Zatrudnienie: nieudokumentowana dyskryminacja
W wyniku przeprowadzonego monitoringu Komisja stwierdziłą, że dyskryminacja społeczności romskiej w zatrudnieniu jest niedostatecznie udokumentowana. Większość Romek i Romów nie wie, że dyskryminacja w zatrudnieniu czy dostępnie do usług jest zabroniona przez prawo. Aż 40% osób ze społeczności romskiej nie zna instytucji, do których może się zgłosić, gdy doświadczy dyskryminacji. Co więcej, jest to społeczność, którą charakteryzuje niski poziom zaufania do instytucji publicznych. ECRI rekomenduje polskim władzom, aby te podjęły odpowiednie działania mające na celu wsparcie Romek i Romów doświadczających dyskryminacji w obszarze zatrudnienia.

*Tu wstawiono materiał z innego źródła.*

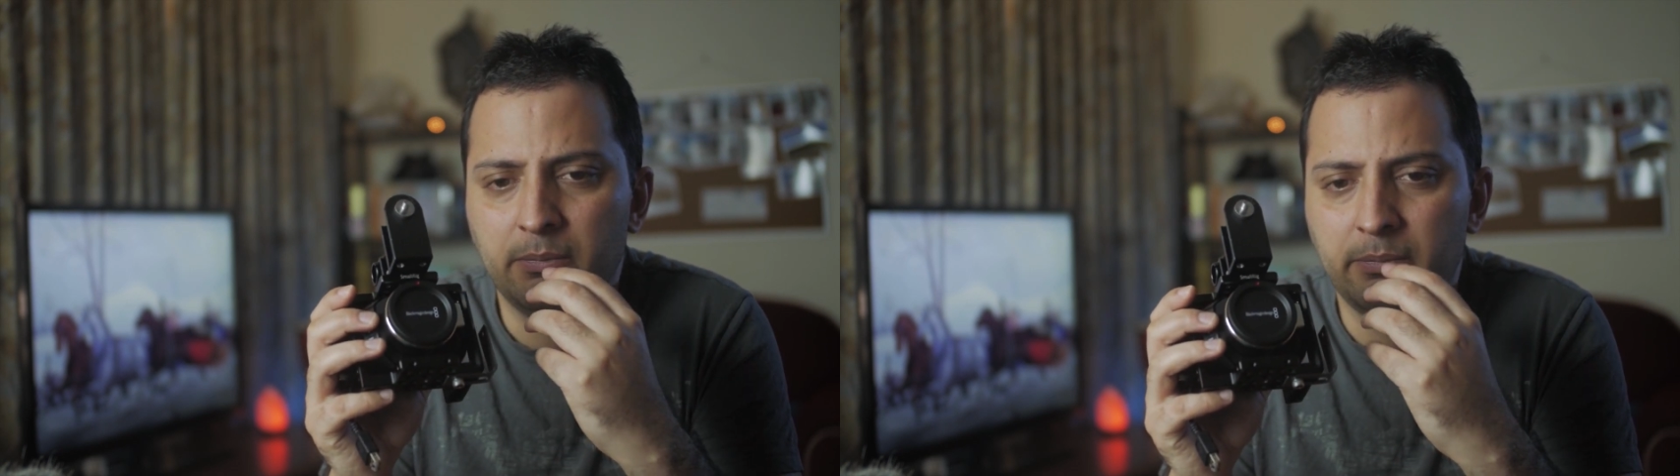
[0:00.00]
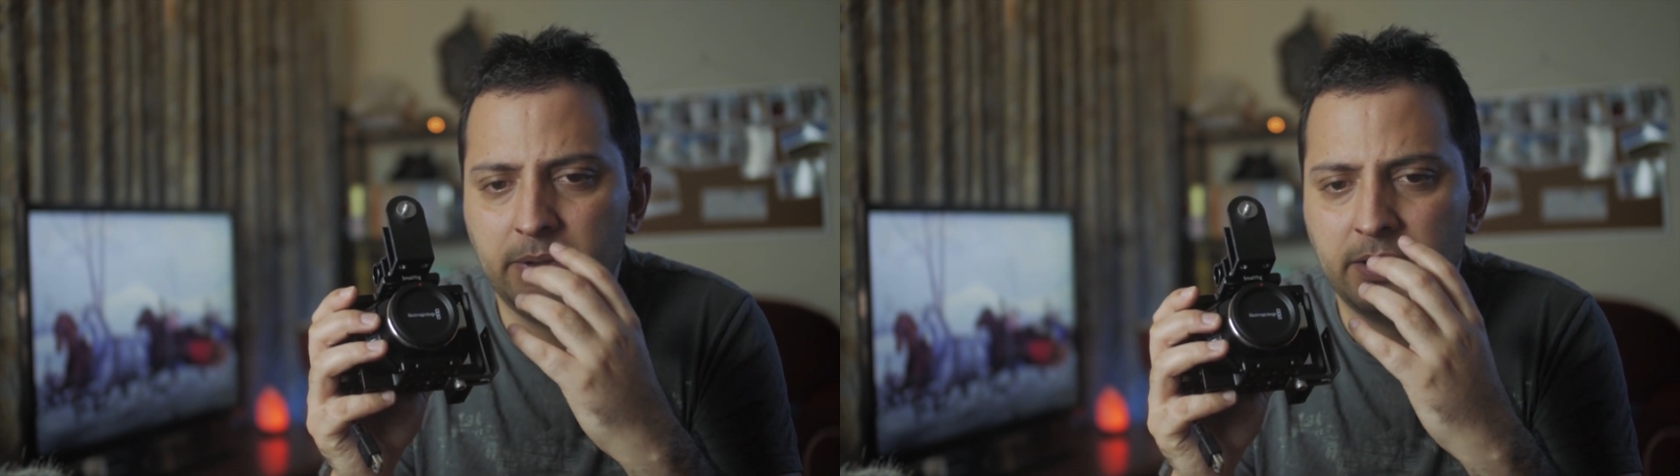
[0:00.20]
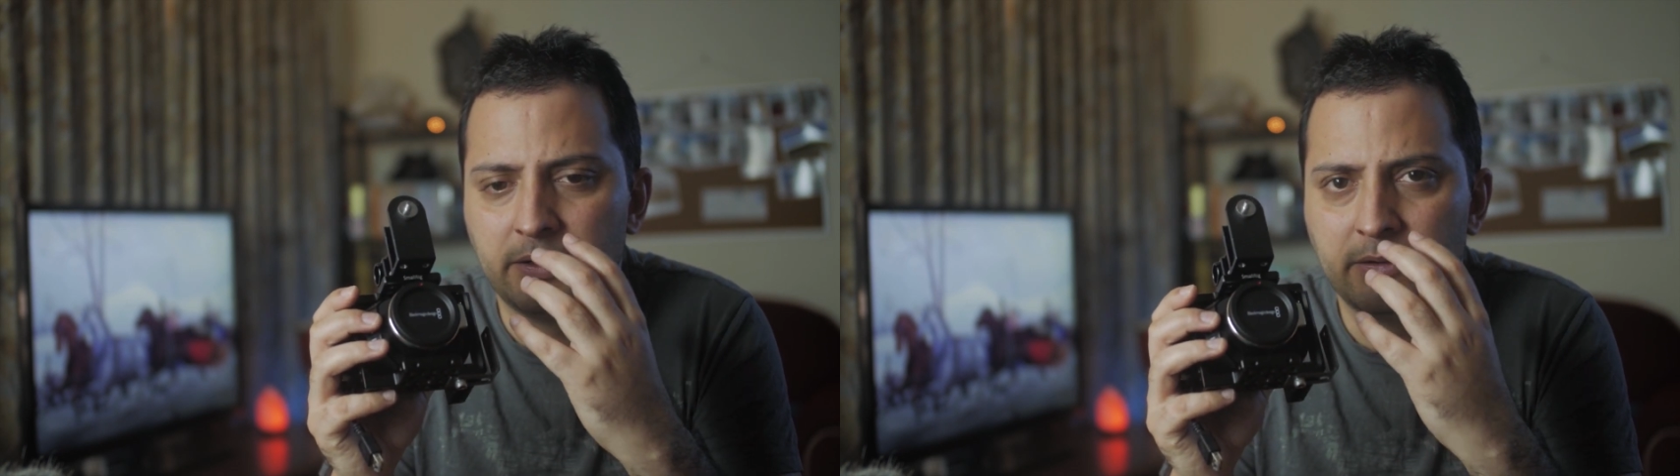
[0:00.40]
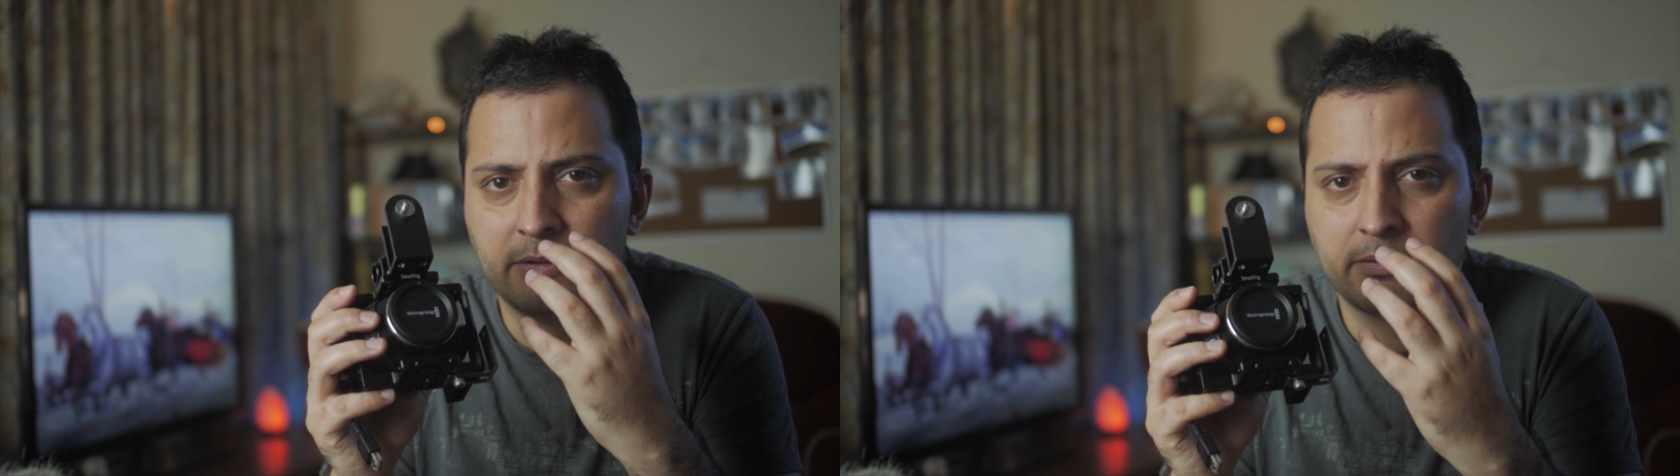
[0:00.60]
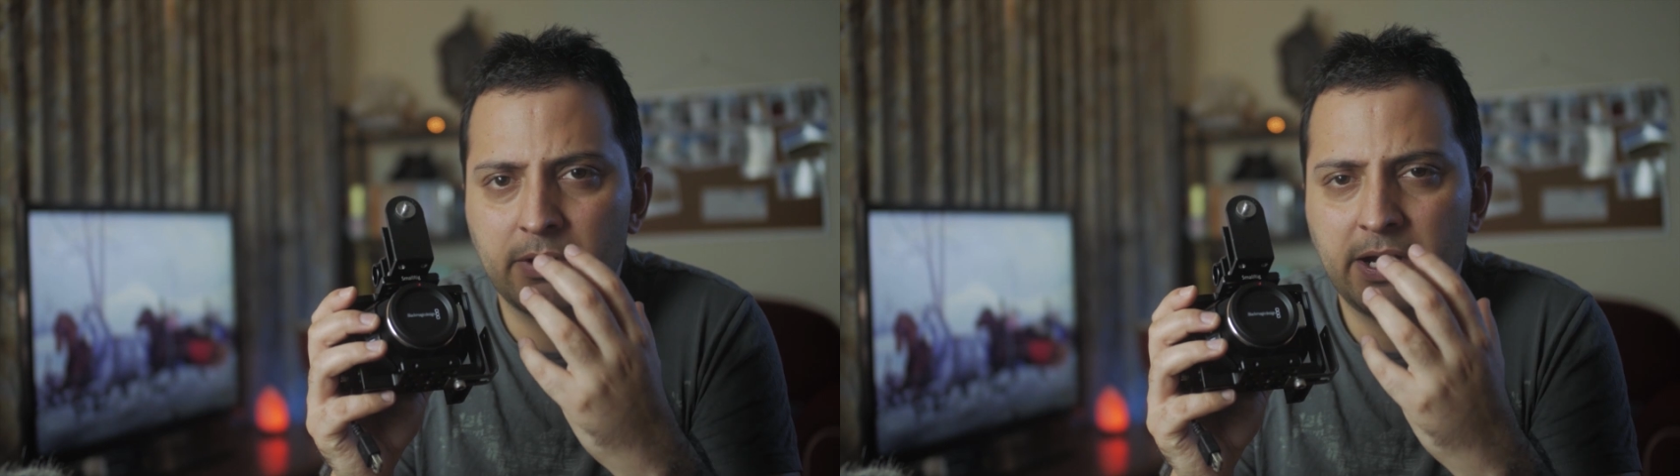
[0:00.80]
be
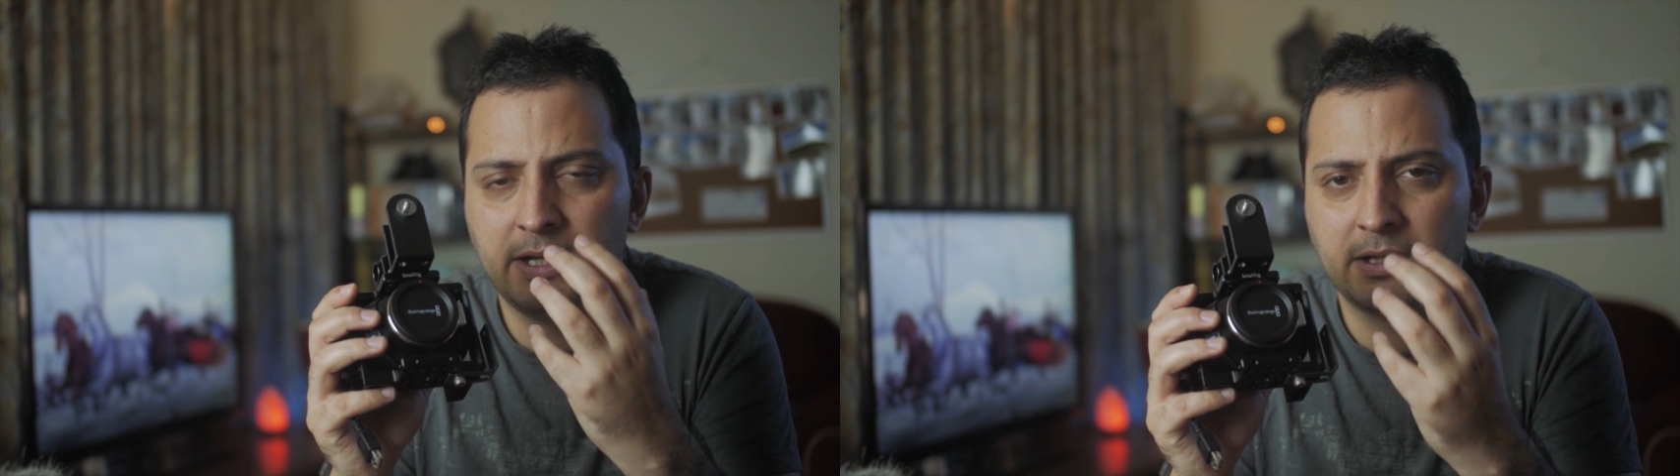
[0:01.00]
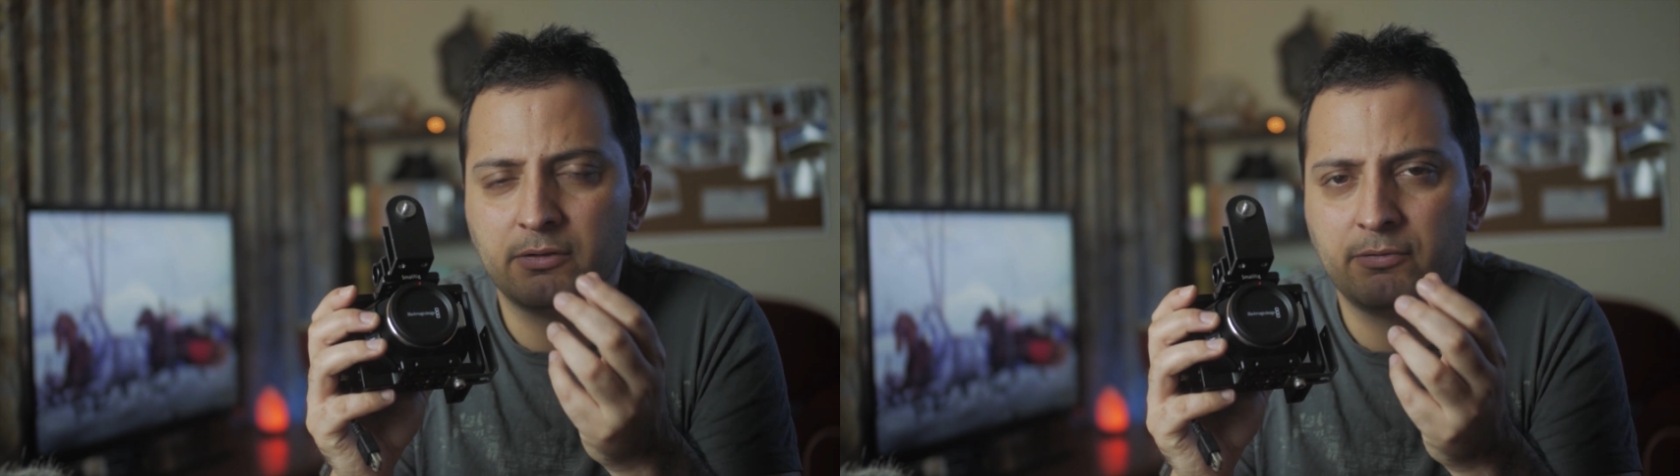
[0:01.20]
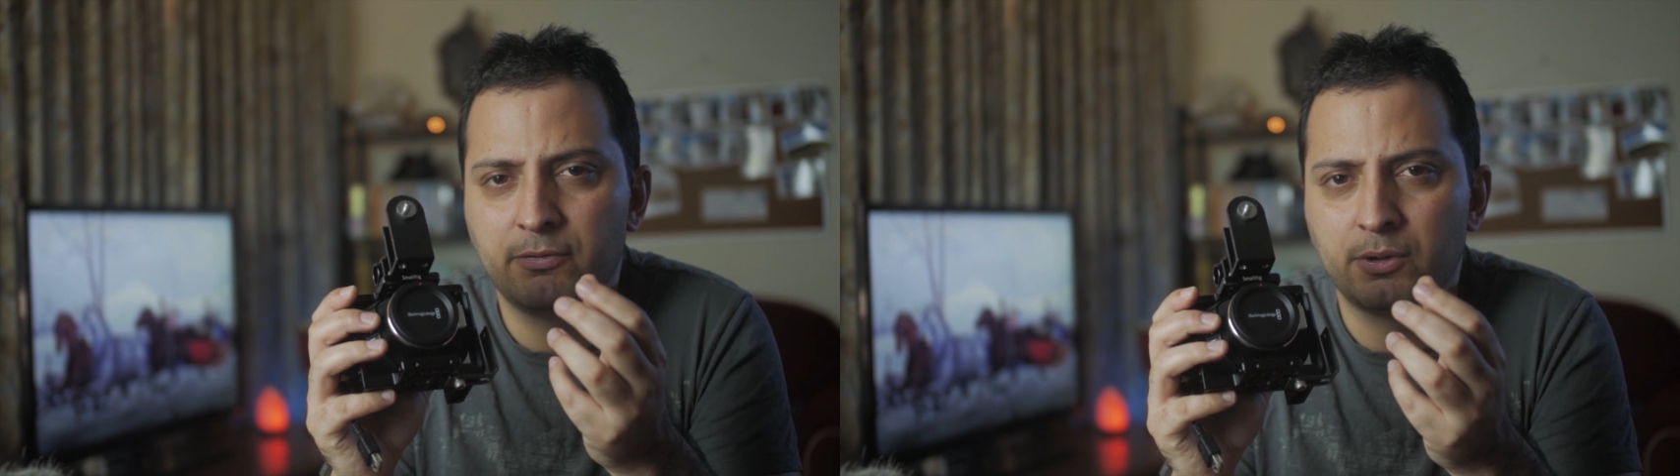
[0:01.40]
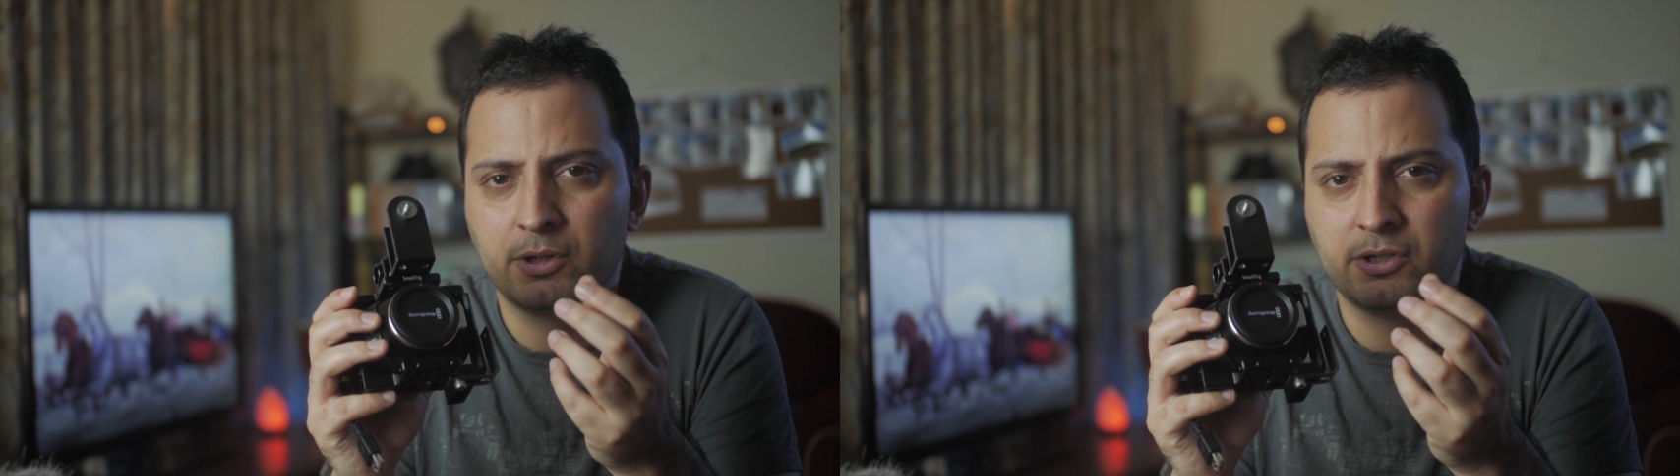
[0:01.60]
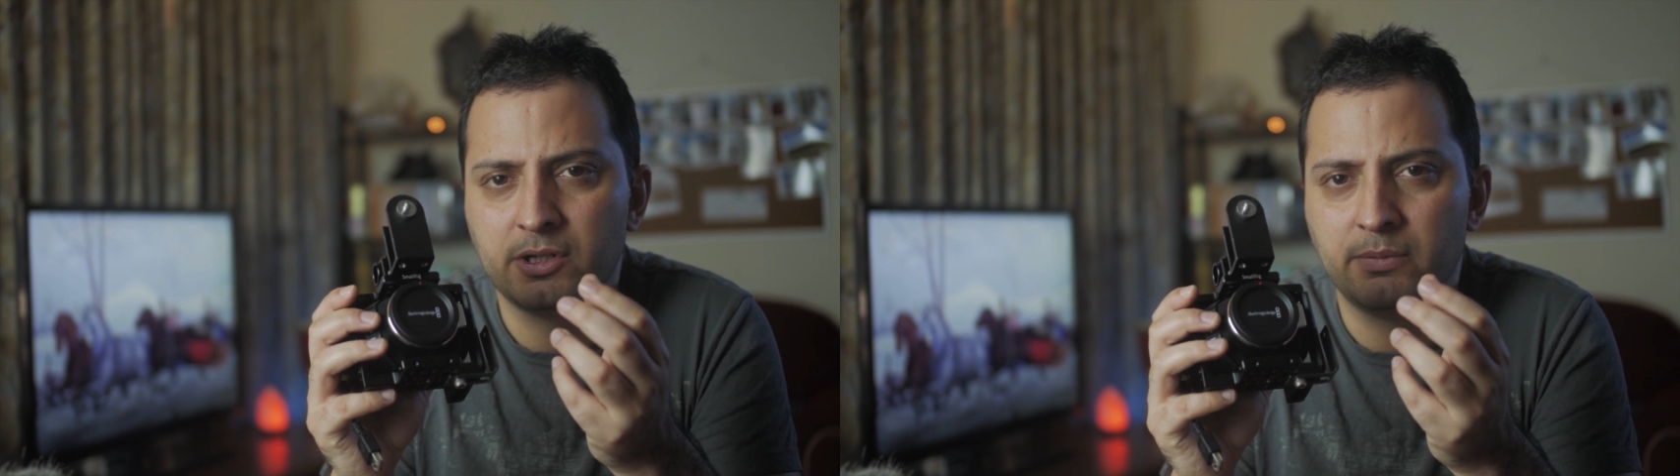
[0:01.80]
grading the footage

Wojna: brak dachu nad głową
Zdaniem przedstawicielek i przedstawicieli społeczeństwa obywatelskiego, od czasu rozpoczęcia inwazji Rosji na Ukrainę, przed wojną do Polski uciekło około 50 000 ukraińskich Romek i Romów. Z monitoringu przeprowadzonego przez Komisję wynika, że społeczność romska borykała miała problemy z zakwaterowaniem, których inne grupy uchodźcze nie doświadczały. Dochodziło również do sytuacji, kiedy władze lokalne odmawiały romskim rodzinom dachu nad głową. W związku z wojną w Ukrainie, konieczne jest nawiązanie współpracy pomiędzy stroną rządową a organizacjami romskimi wspierającymi osoby uchodźcze z Ukrainy oraz imigrantki i imigrantów z Rumunii. NIezbędne jest również wsparcie finansowe organizacji, które pracują na rzecz Romek i Romów – podkreśla prezeska Fundacji w Stronę Dialogu, Joanna Talewicz.
Fundacja w Stronę Dialogu przygotowała szczegółowy raport “To nie są uchodźcy, tylko podróżnicy” na ten temat, który w całości dostępny na stronie fundacji.